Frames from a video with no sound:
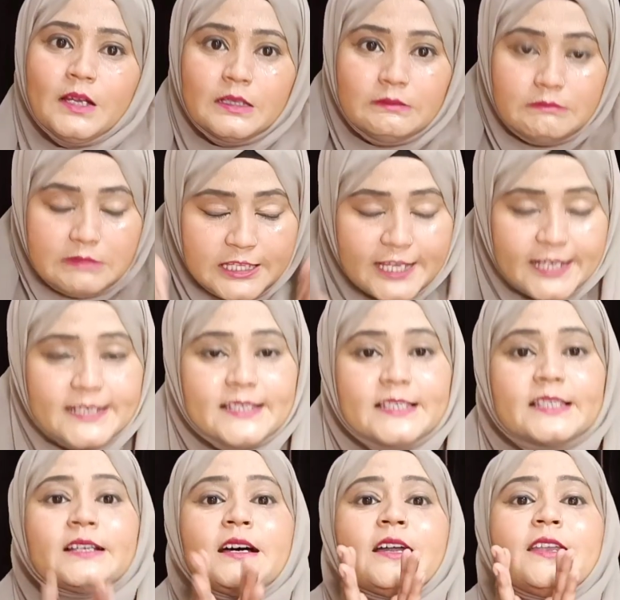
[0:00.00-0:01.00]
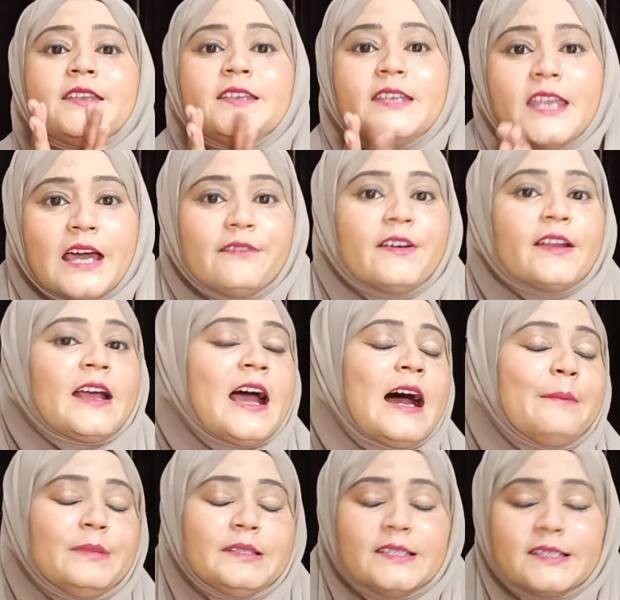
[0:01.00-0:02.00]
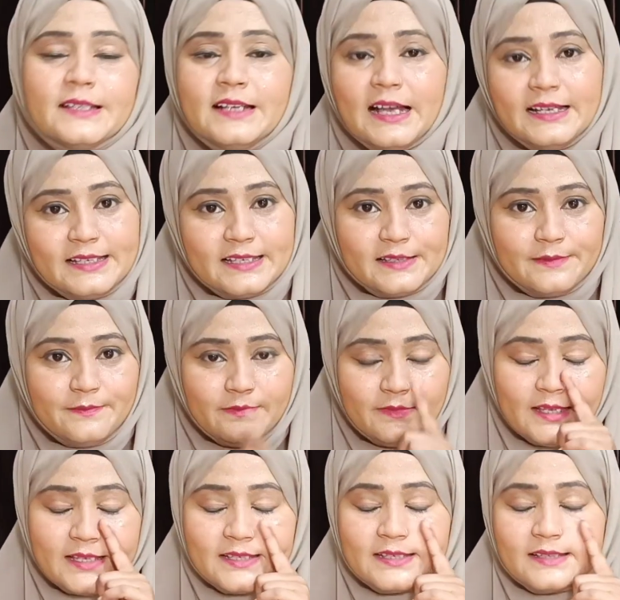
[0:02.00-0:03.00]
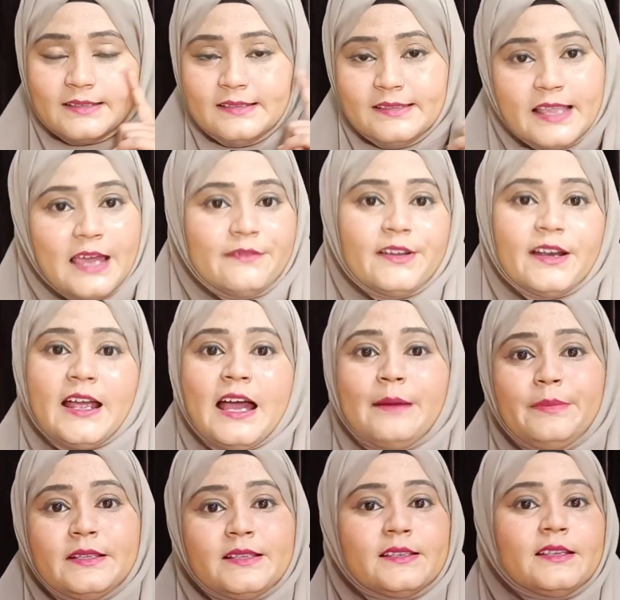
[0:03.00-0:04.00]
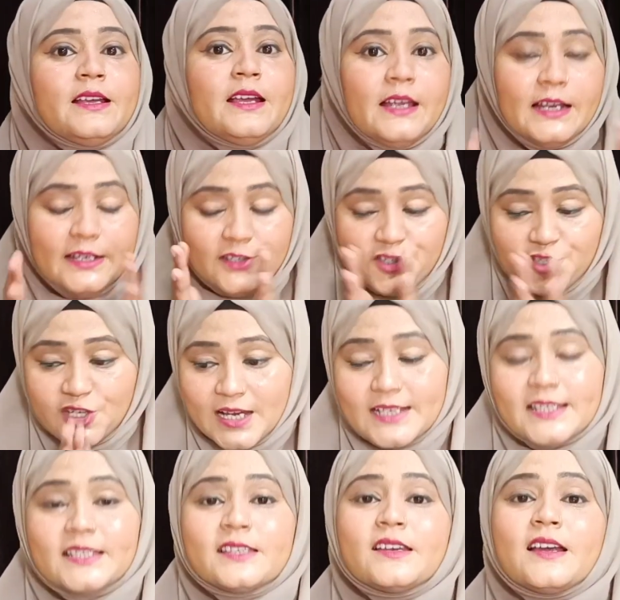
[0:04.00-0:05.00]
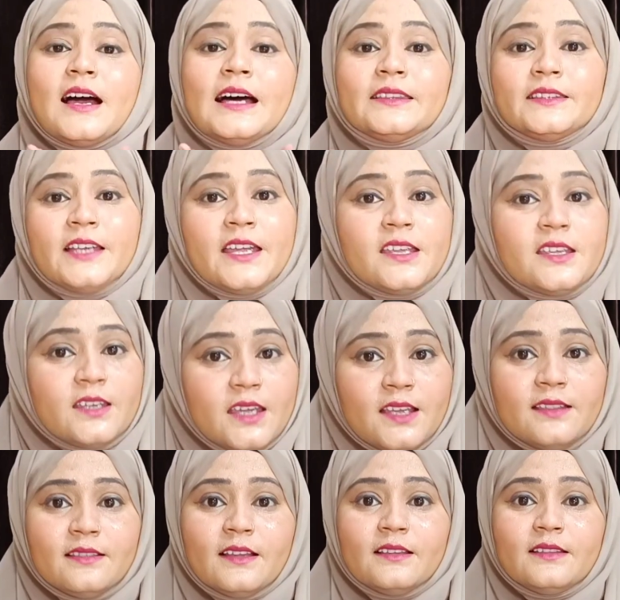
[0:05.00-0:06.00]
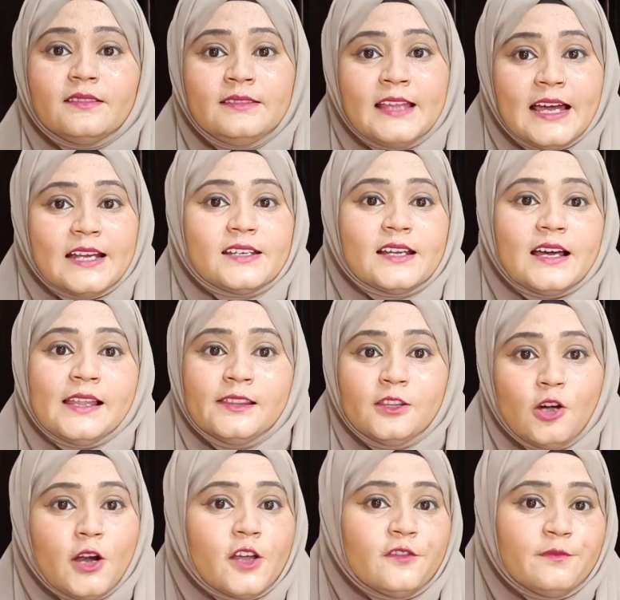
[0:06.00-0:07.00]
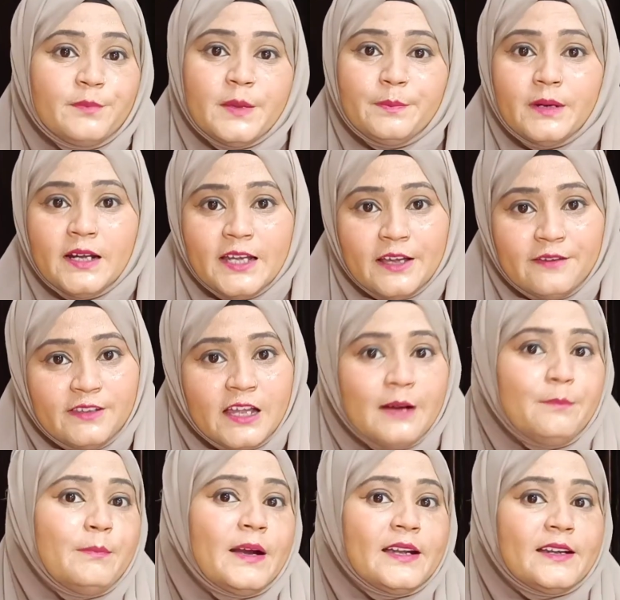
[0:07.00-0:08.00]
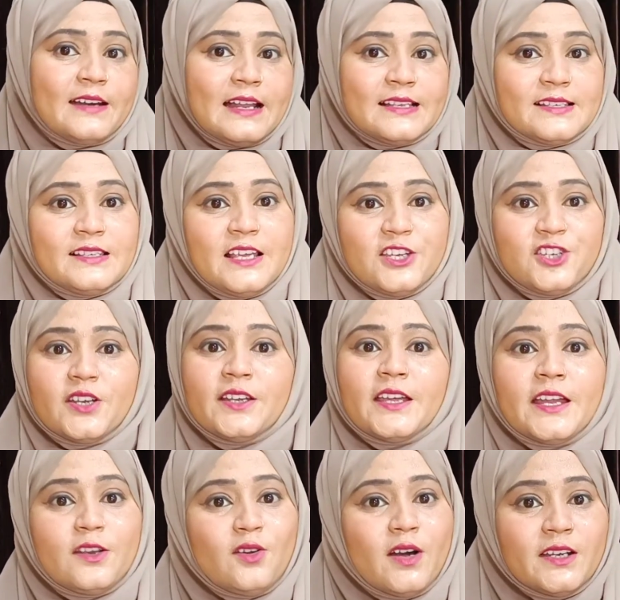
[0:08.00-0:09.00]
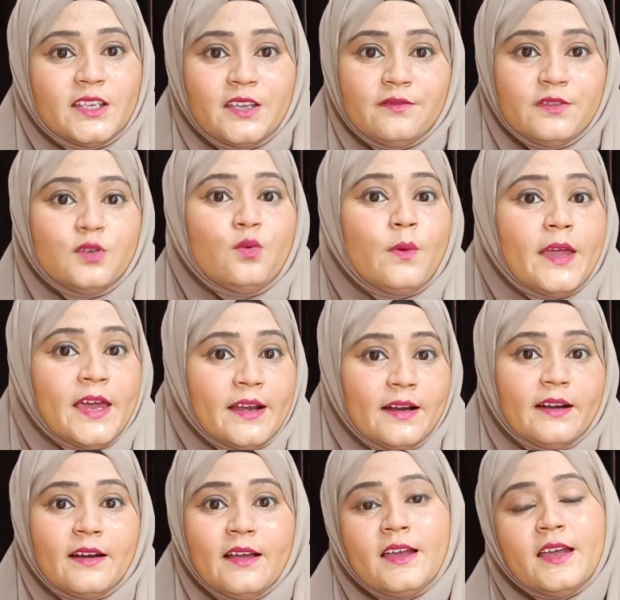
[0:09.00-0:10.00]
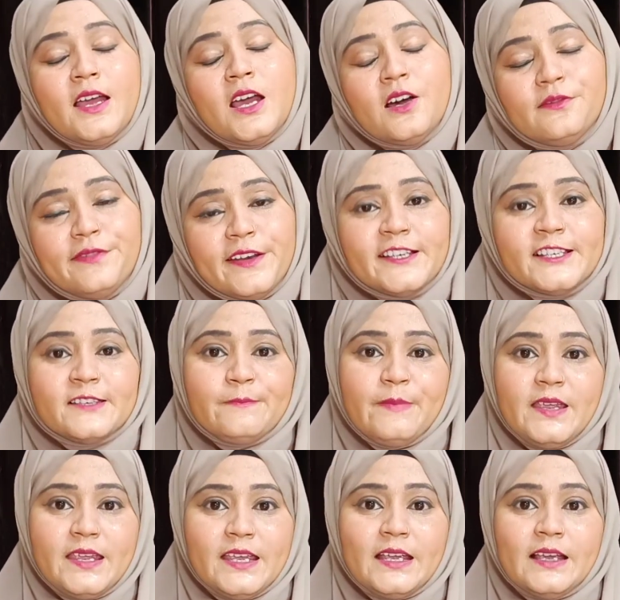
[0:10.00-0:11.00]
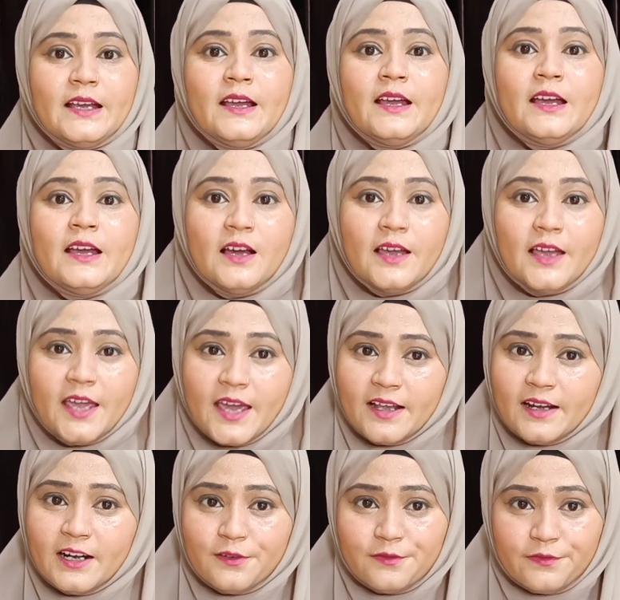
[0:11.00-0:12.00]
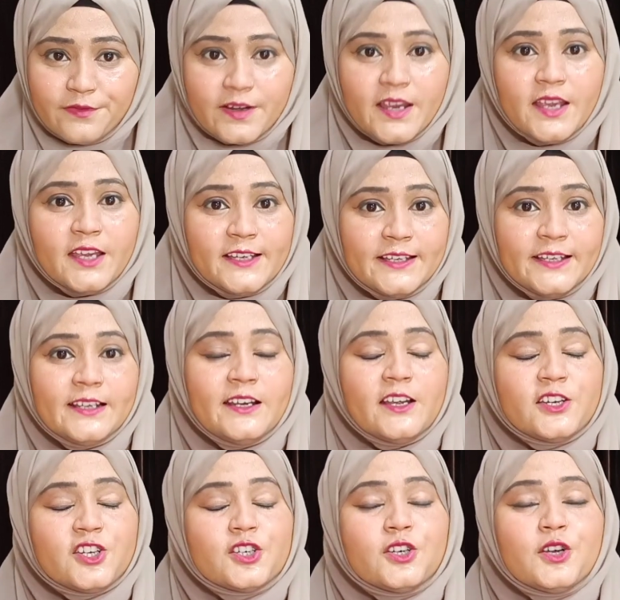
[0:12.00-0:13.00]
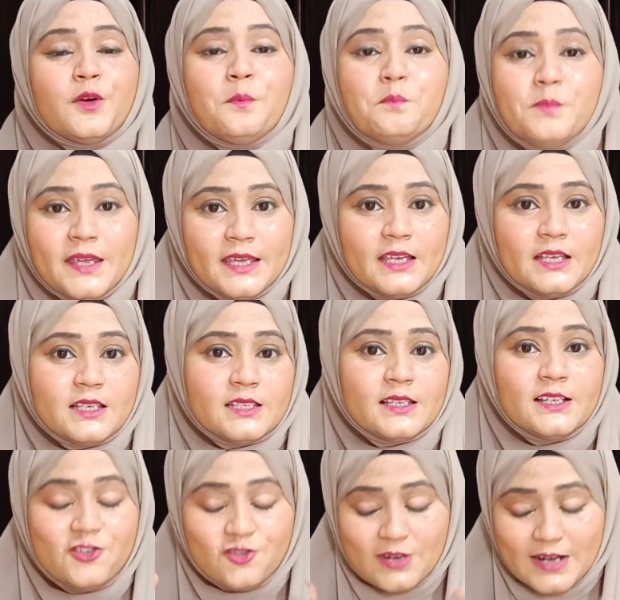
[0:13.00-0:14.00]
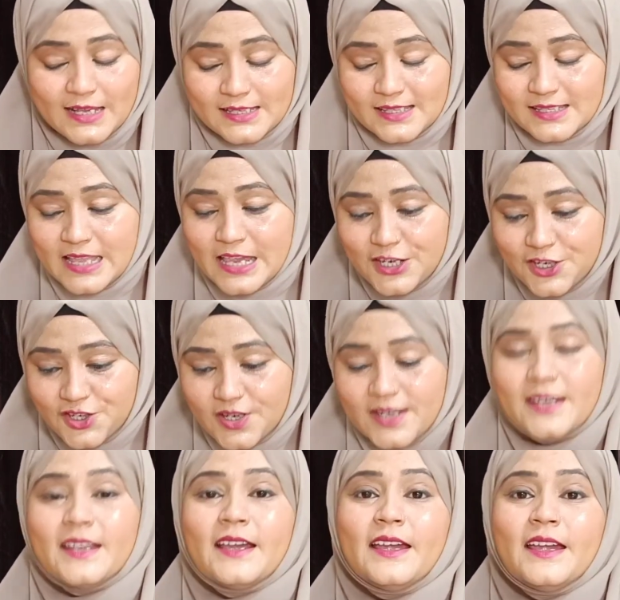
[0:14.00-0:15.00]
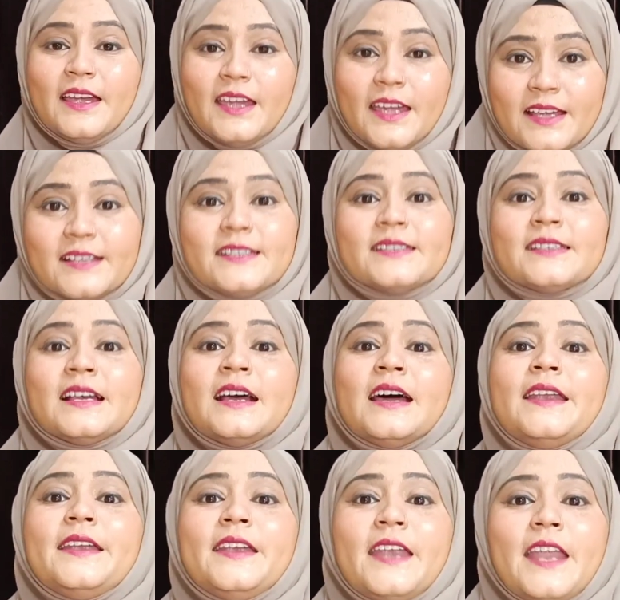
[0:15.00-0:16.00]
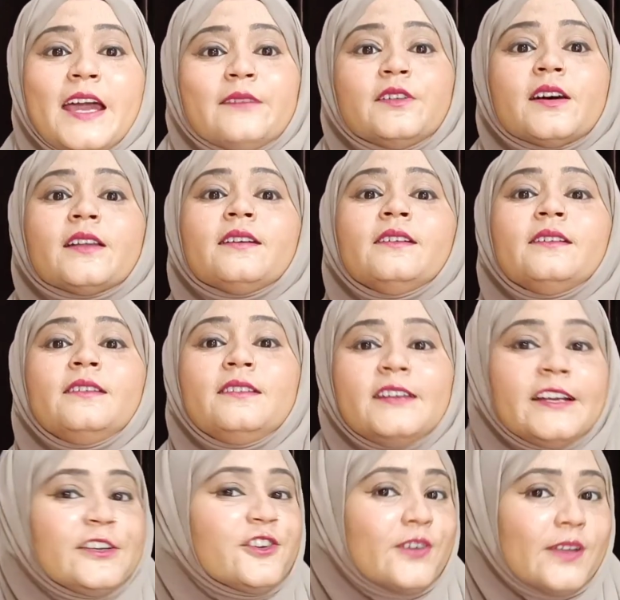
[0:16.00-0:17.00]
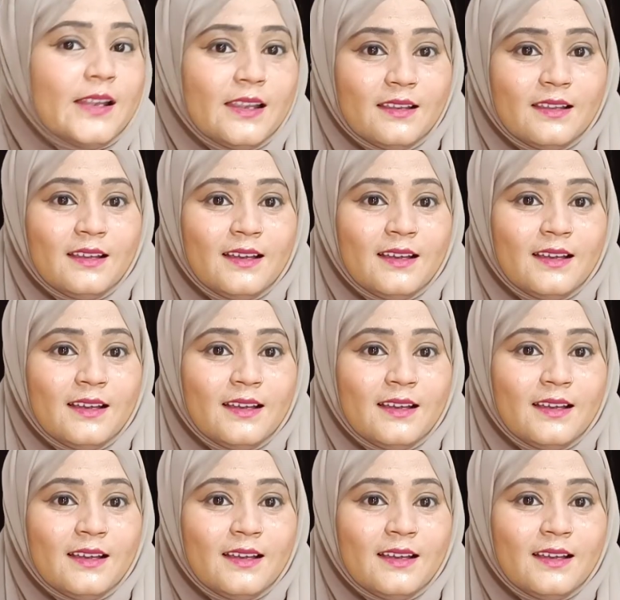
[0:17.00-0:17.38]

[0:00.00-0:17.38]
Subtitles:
this never happens, guys. This never happens. It's just a thinking that a lot of people develop, but translation cannot give you error free speaking, error free English, because translation is never literal.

──────────────────────────────

Print all the lines above exactly as they are, but without the pictures.

Frames from a video with no sound:
[0:00.00-0:01.00]
[0:01.00-0:02.00]
[0:02.00-0:03.00]
[0:03.00-0:04.00]
[0:04.00-0:05.00]
[0:05.00-0:06.00]
[0:06.00-0:07.00]
[0:07.00-0:08.00]
[0:08.00-0:09.00]
[0:09.00-0:10.00]
[0:10.00-0:11.00]
[0:11.00-0:12.00]
[0:12.00-0:13.00]
[0:13.00-0:14.00]
[0:14.00-0:15.00]
[0:15.00-0:16.00]
[0:16.00-0:17.00]
[0:17.00-0:17.38]

[0:00.00-0:17.38]
Subtitles:
this never happens, guys. This never happens. It's just a thinking that a lot of people develop, but translation cannot give you error free speaking, error free English, because translation is never literal.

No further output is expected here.